TASK STATEMENT:
Would you return the data exactly as given, except for its pictures?

Data extracted from a collection:
* * * * * * * * *

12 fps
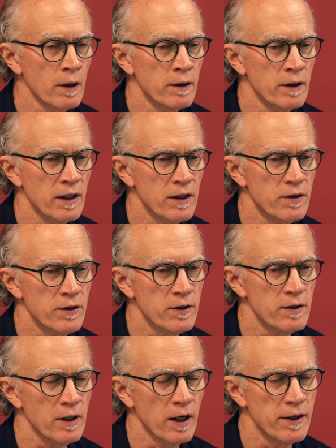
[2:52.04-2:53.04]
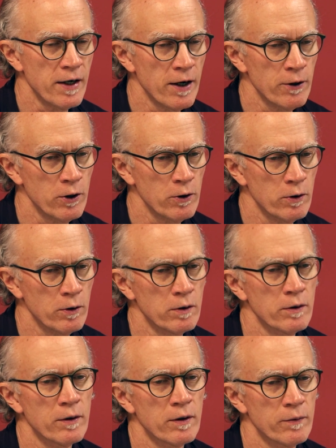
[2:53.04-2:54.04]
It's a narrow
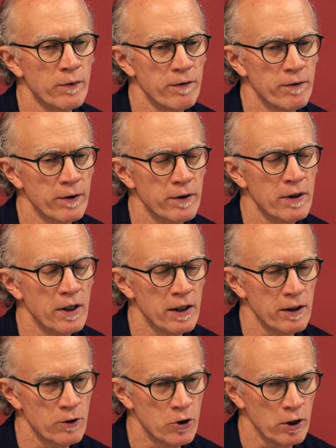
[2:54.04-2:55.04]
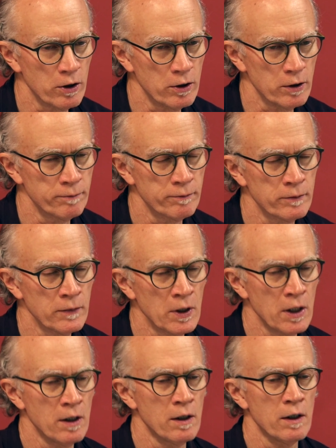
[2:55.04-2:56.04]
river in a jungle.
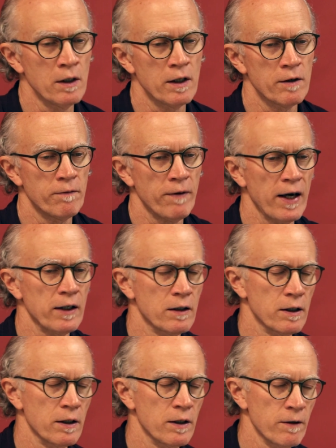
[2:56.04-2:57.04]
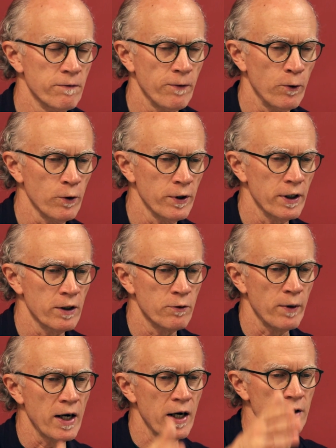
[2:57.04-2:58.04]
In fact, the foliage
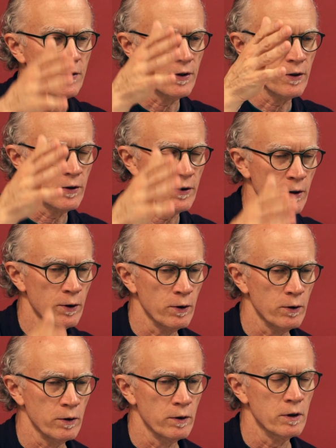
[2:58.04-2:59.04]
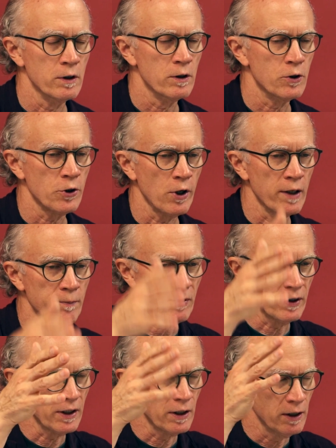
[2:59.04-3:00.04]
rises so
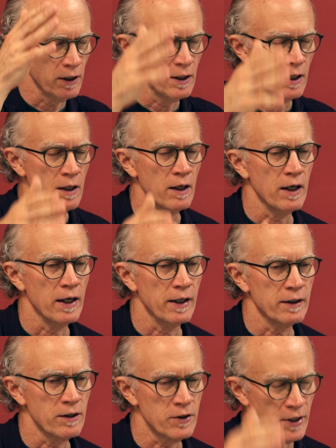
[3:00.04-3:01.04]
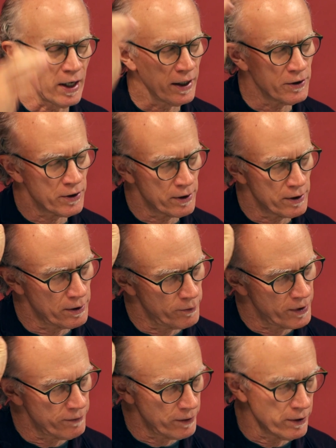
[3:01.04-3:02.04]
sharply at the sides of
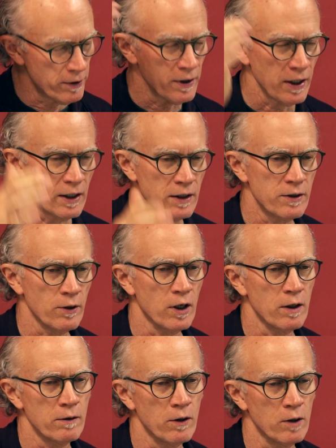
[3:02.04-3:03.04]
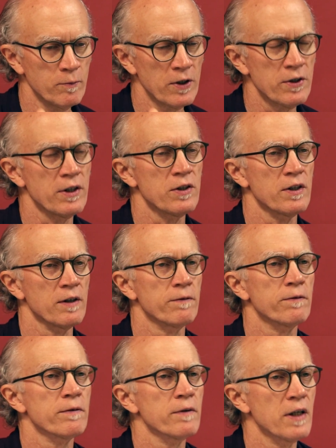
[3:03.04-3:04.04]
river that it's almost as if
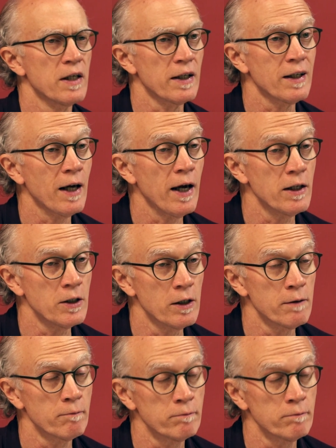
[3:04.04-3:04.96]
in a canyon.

* * * * * * * * *

ANSWER SPACE:
12 fps
[2:52.04-2:53.04]
[2:53.04-2:54.04]
It's a narrow
[2:54.04-2:55.04]
[2:55.04-2:56.04]
river in a jungle.
[2:56.04-2:57.04]
[2:57.04-2:58.04]
In fact, the foliage
[2:58.04-2:59.04]
[2:59.04-3:00.04]
rises so
[3:00.04-3:01.04]
[3:01.04-3:02.04]
sharply at the sides of
[3:02.04-3:03.04]
[3:03.04-3:04.04]
river that it's almost as if
[3:04.04-3:04.96]
in a canyon.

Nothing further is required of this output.